‘What else we can do now,’ said Raja Rao, consoling Sandhya, ‘than braving the cruelty of fate?’
‘Oh, how fate had chosen me,’ said Roopa melancholically, ‘as the villain in his life. What an irony our life has turned out to be! While I slighted him all through, he died burdening me with his magnanimity.’
‘Stop feeling guilty dear,’ said Sandhya cajolingly. ‘After all, he died with a feeling of being loved by you. That’s what matters to his soul and to your conscience as well.’
‘Perhaps,’ said Roopa, staring at Sathyam’s body, ‘that’s the saving grace of my life with him.’
‘It’s time,’ said Raja Rao to Tara who came by then, ‘we informed the police.’
‘Leave all that to me,’ said Tara, though beside herself, ‘and take care of her.’

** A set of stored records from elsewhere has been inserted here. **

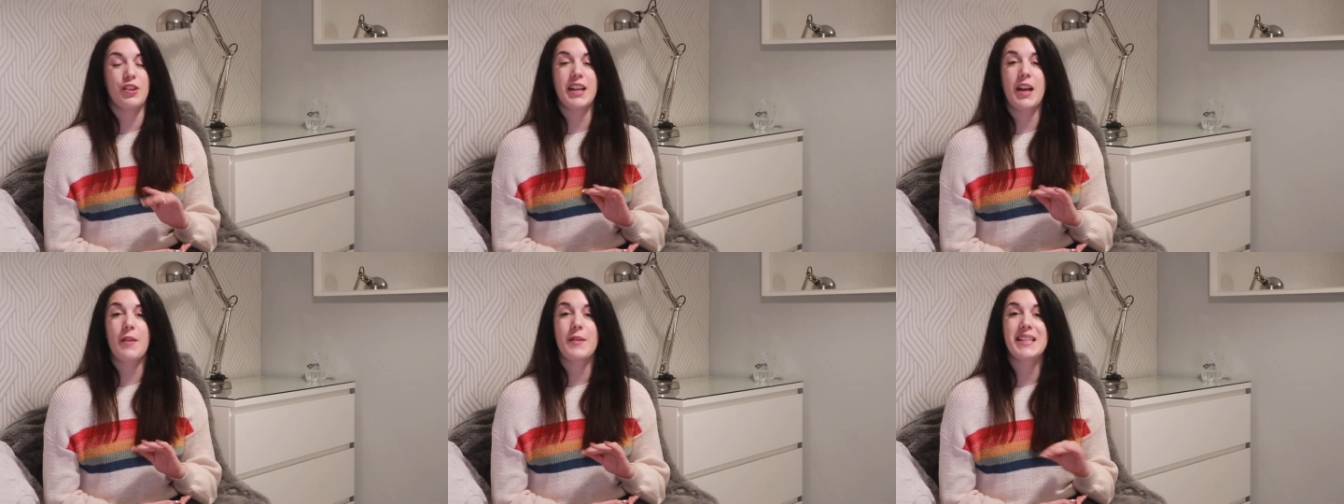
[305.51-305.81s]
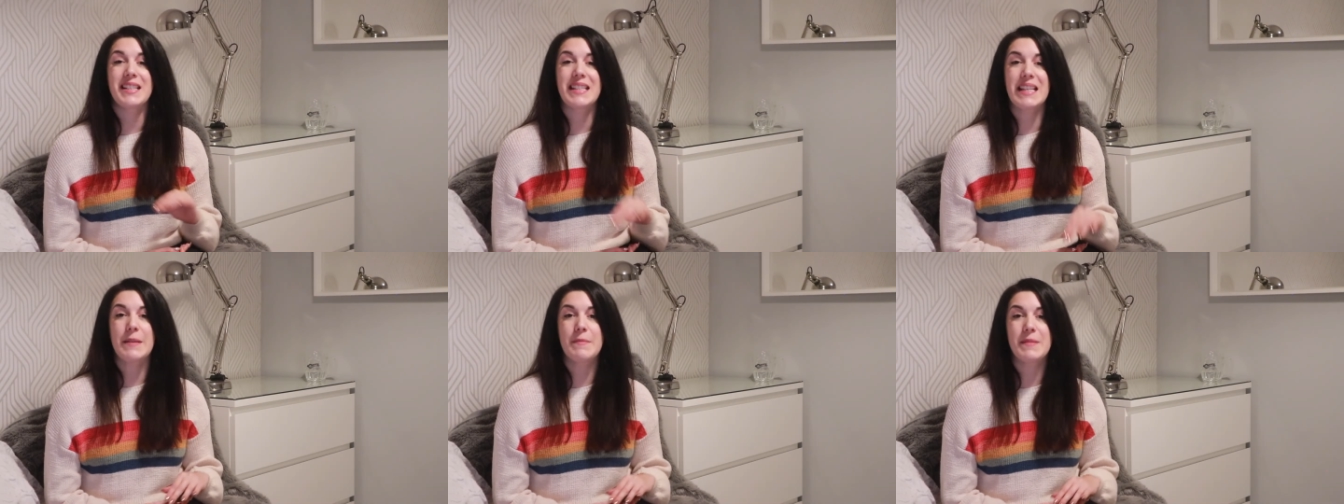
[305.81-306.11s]
Now it
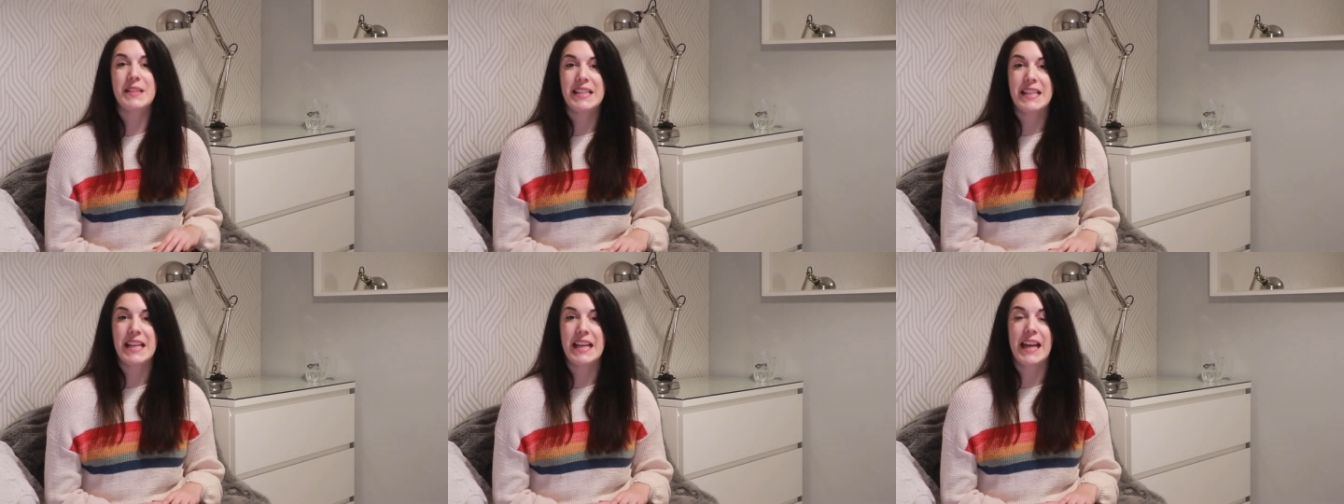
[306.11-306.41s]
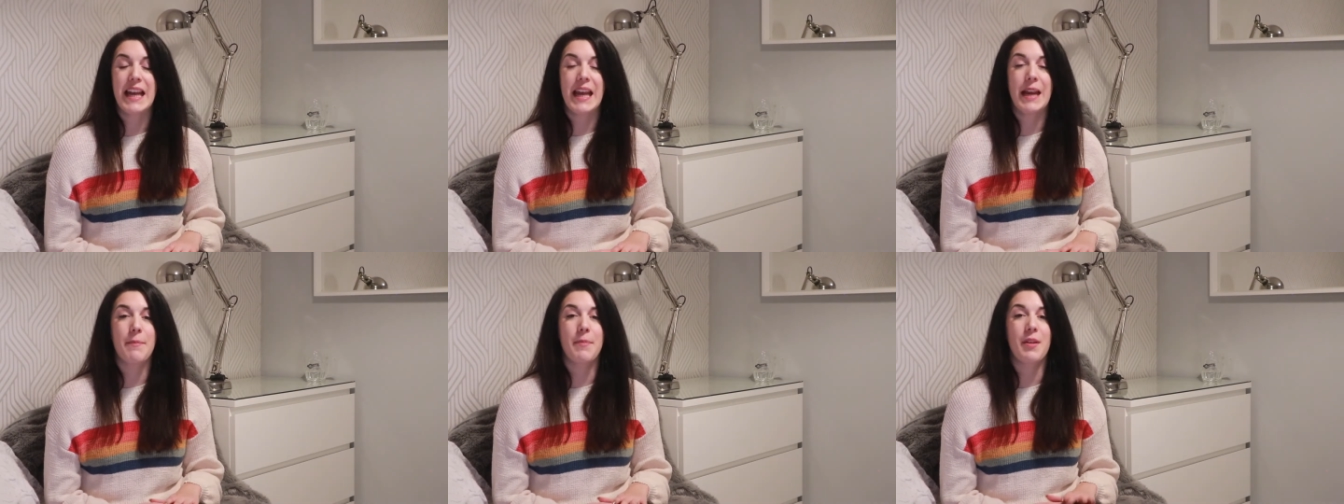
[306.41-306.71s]
seems
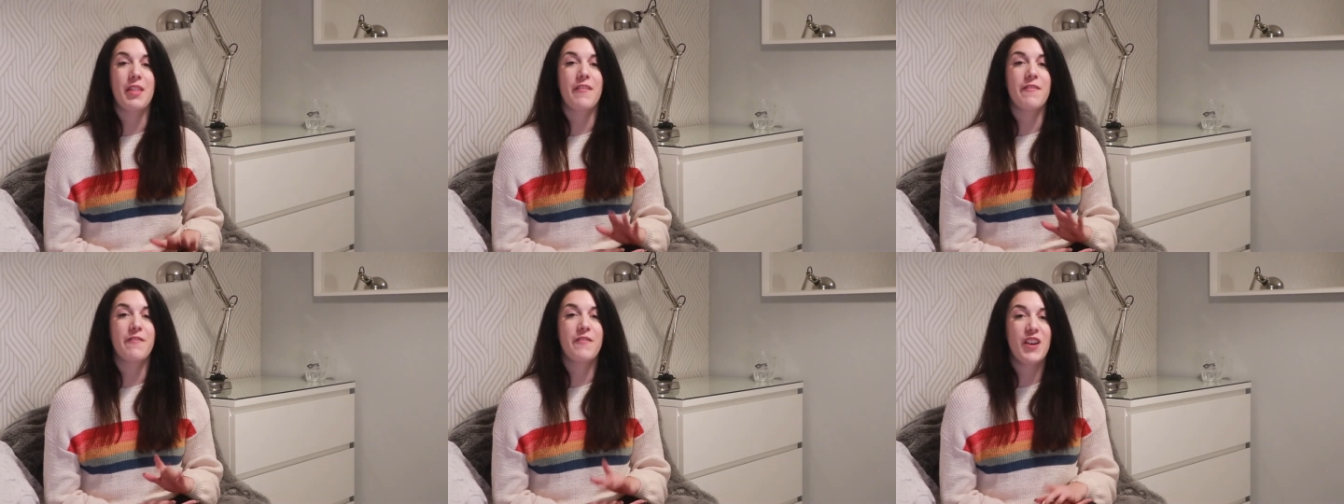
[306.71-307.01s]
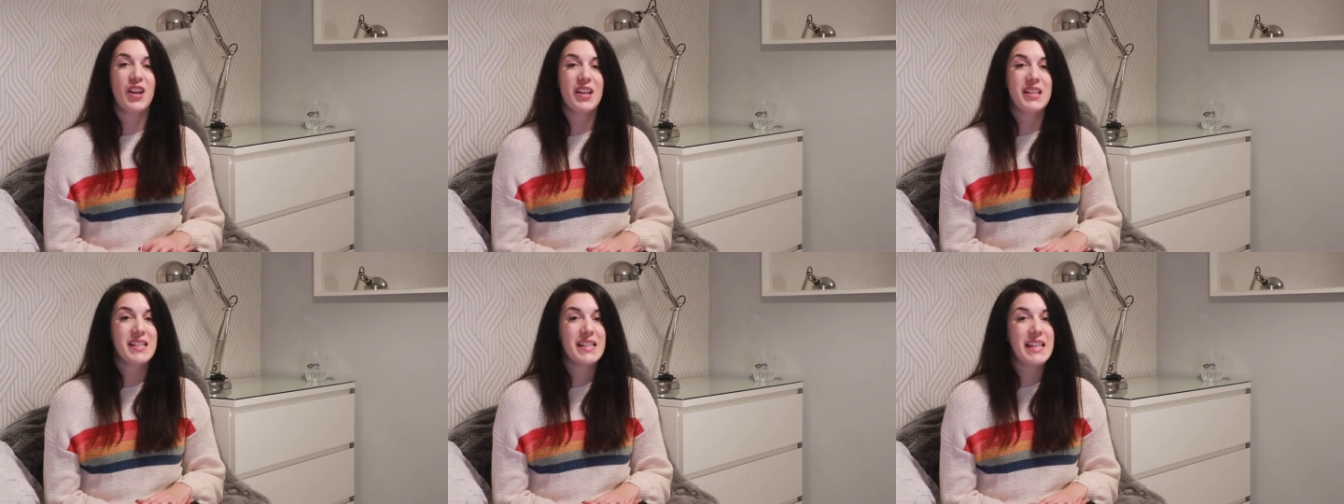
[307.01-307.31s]
silly, but the
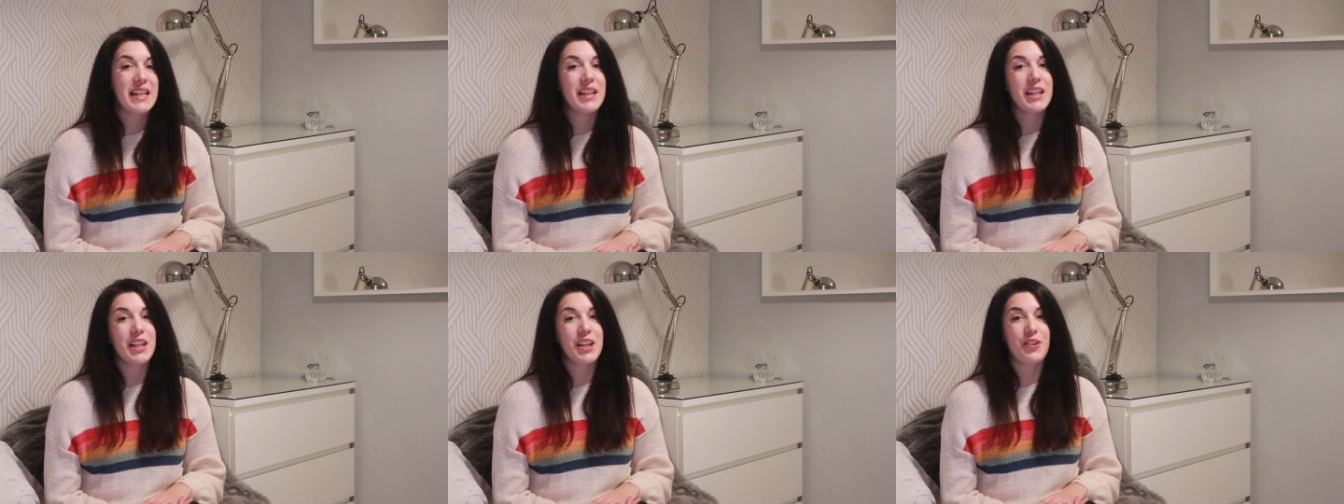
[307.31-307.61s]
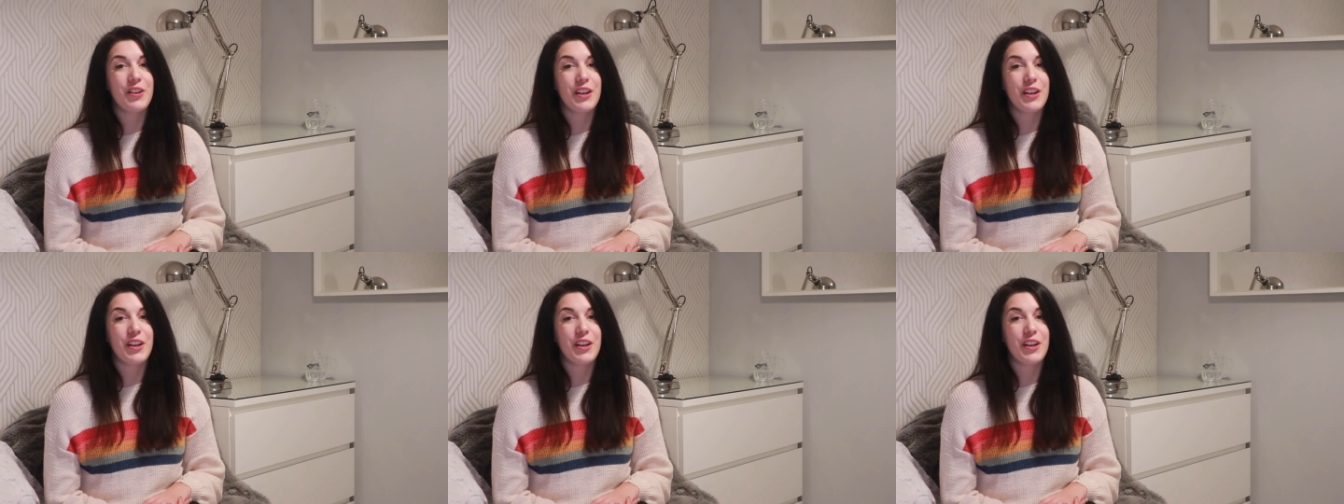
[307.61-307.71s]
first thing that you're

At that, as Roopa realized that the police would come to take away the body for post-mortem, the irony of the tragedy dawned on her.
‘Oh, how he feared he would be arrested,’ she thought feeling sad about it all. ‘But they would be here soon, to take away his body. What if they revisit to confiscate his booty as well?’
Then, having recalled how relieved Sathyam was at his brainwave, she resolved, ‘No, I can’t let that happen, if only to see his soul rest in the Sathyam Memorial Clinic.’ Thus, closeting with Raja Rao and Sandhya, she narrated all that happened, and concluded, ‘He told me that he kept that money on the loft. We shall remove that before they start looking for it.’
As Raja Rao and Sandhya shared her sentiment and volunteered to shoulder her burden, the prospect of her immortalizing Sathyam’s name through the clinic enabled her to face the calamity with equanimity. Shortly thereafter, Tara came back, and Sandhya went home to tend to Saroja. And as the Police began investigating into Sathyam’s death so to assist them Raja Rao left Roopa to Tara’s care.
‘You know that I look life straight in its face,’ said Tara in undertone to Roopa. ‘You should welcome his death though in a weird way. Well, he lived believing you’re faithful to him and died before knowing you’ve a lover. Don’t you fool yourself; it was only a matter of time when he would have got wind of your ways, and how hard that would have been on him you can imagine. How he would have suffered all his life for that hurt and death seems to have saved him that fate. And that’s life!’
‘Oh, I haven’t seen it from that angle,’ said Roopa, even as she began to contemplate on that.